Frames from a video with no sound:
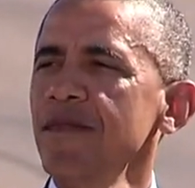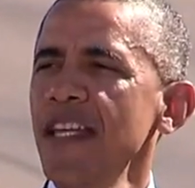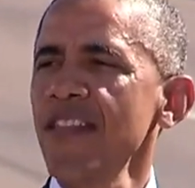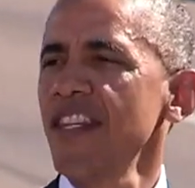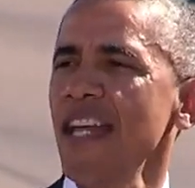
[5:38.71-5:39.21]

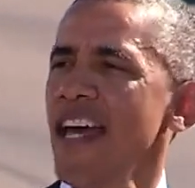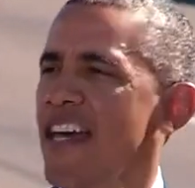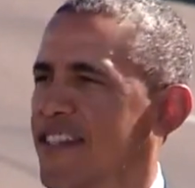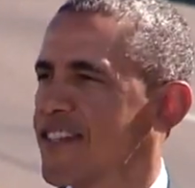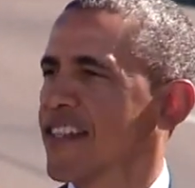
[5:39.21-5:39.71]
And in the
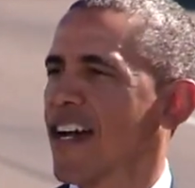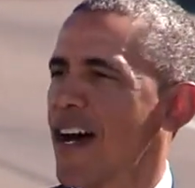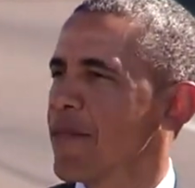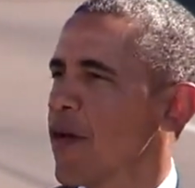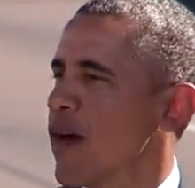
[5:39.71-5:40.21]
days to
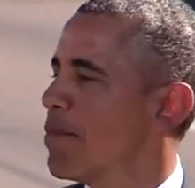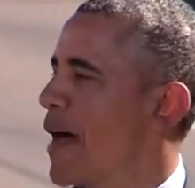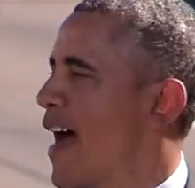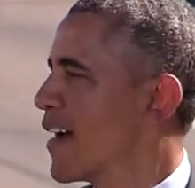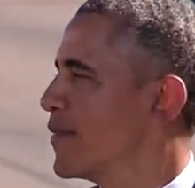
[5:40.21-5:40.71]
come, they went
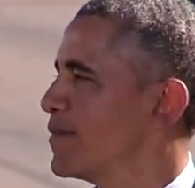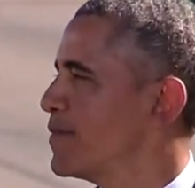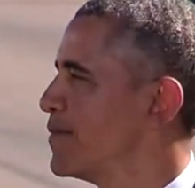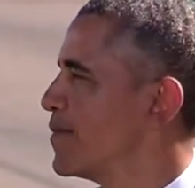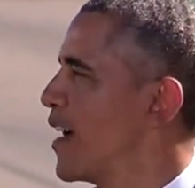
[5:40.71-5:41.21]
back
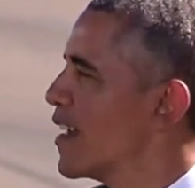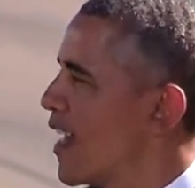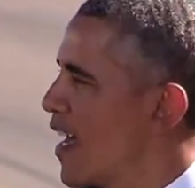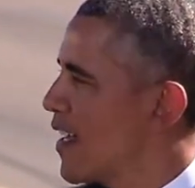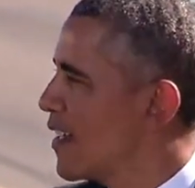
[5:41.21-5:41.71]

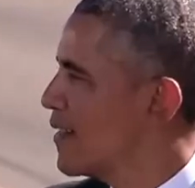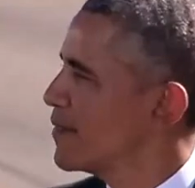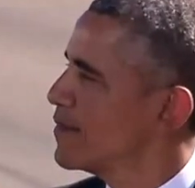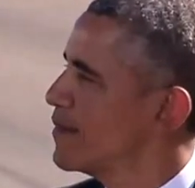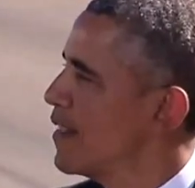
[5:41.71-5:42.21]
again
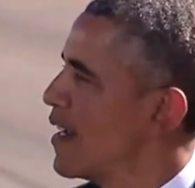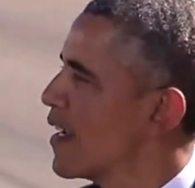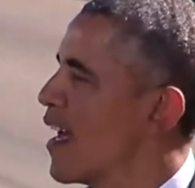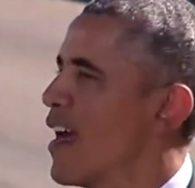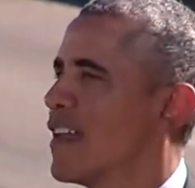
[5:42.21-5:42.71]
and
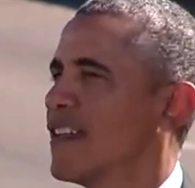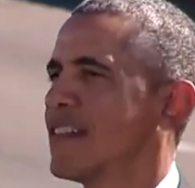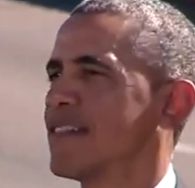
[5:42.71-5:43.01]
again.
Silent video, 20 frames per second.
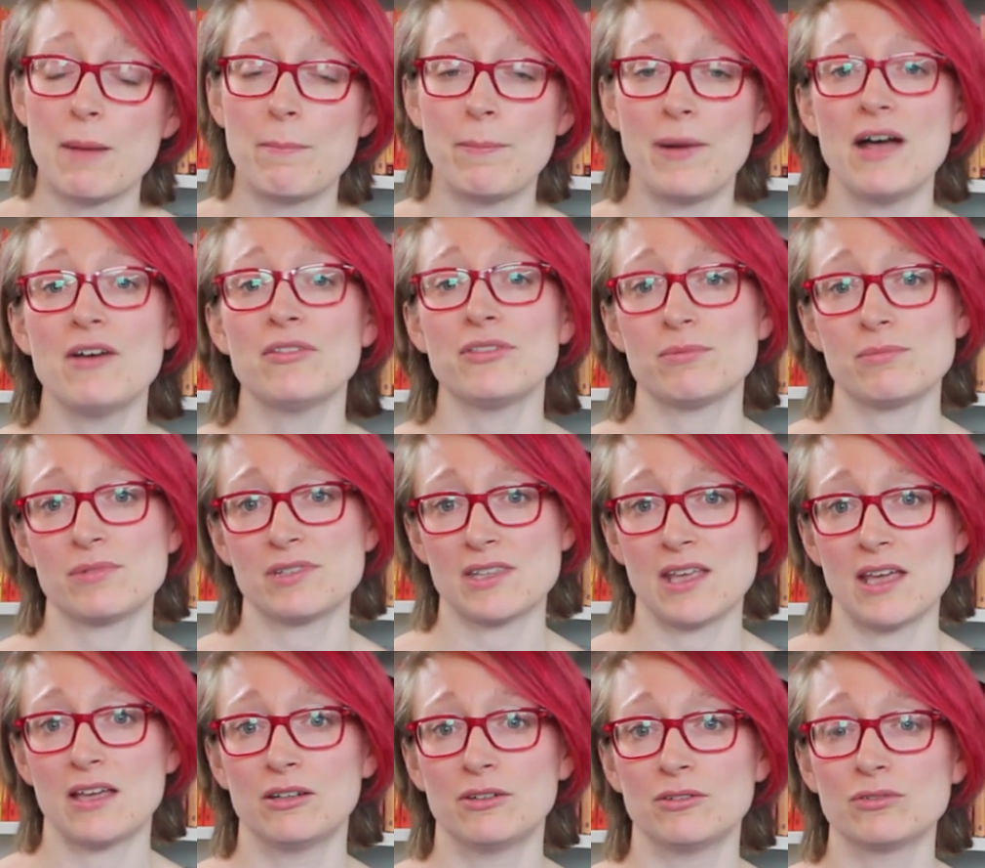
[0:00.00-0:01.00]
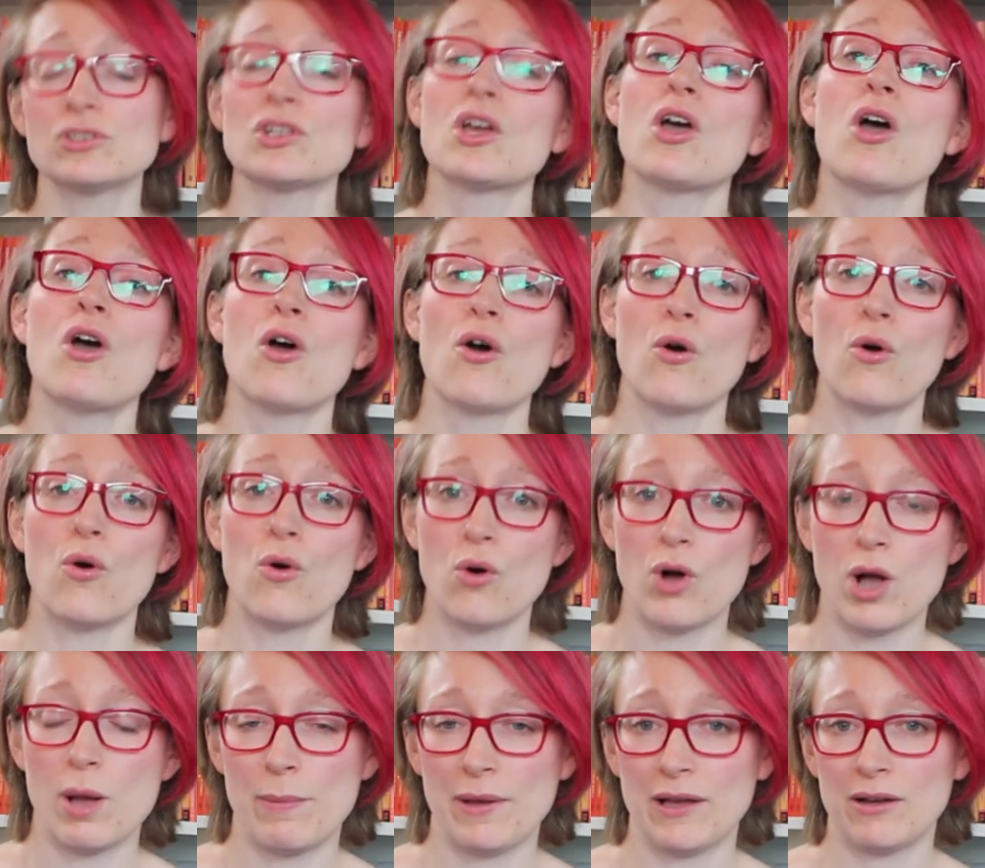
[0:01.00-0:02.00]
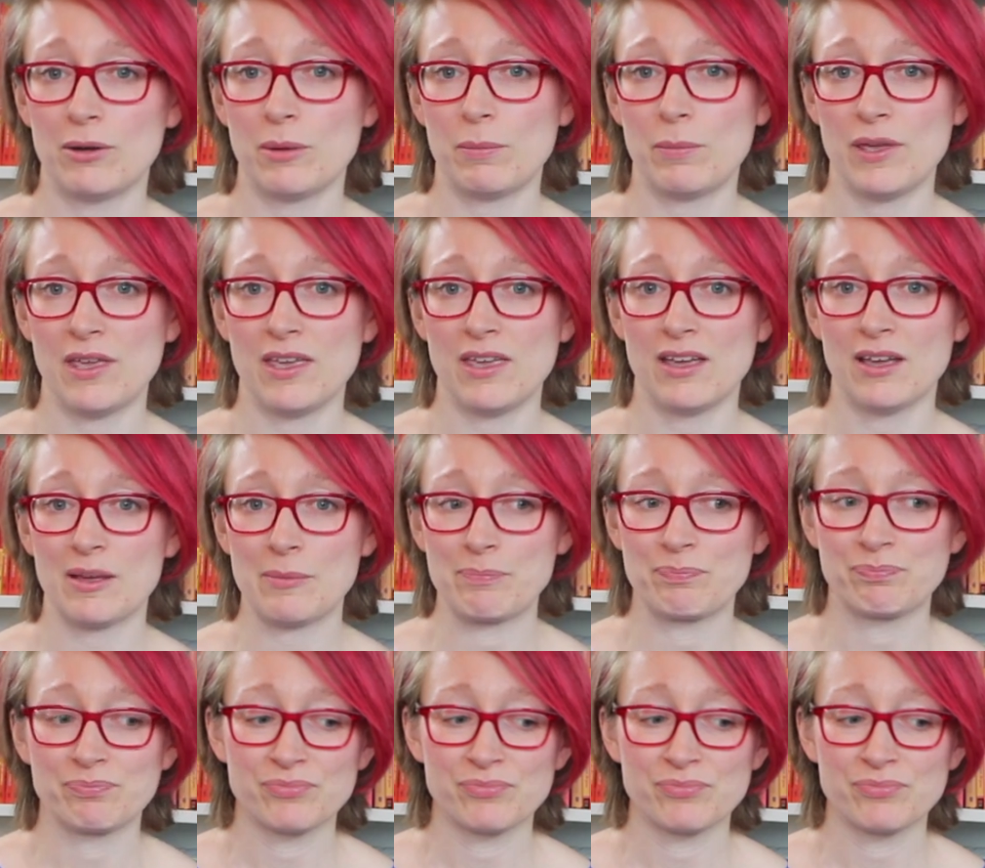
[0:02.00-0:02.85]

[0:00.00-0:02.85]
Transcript: about themselves or about a peer.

============================================================

Here the job is to print the data above exactly, except for any pictures.

Frames from a video with no sound:
[5:38.71-5:39.21]

[5:39.21-5:39.71]
And in the
[5:39.71-5:40.21]
days to
[5:40.21-5:40.71]
come, they went
[5:40.71-5:41.21]
back
[5:41.21-5:41.71]

[5:41.71-5:42.21]
again
[5:42.21-5:42.71]
and
[5:42.71-5:43.01]
again.
Silent video, 20 frames per second.
[0:00.00-0:01.00]
[0:01.00-0:02.00]
[0:02.00-0:02.85]

[0:00.00-0:02.85]
Transcript: about themselves or about a peer.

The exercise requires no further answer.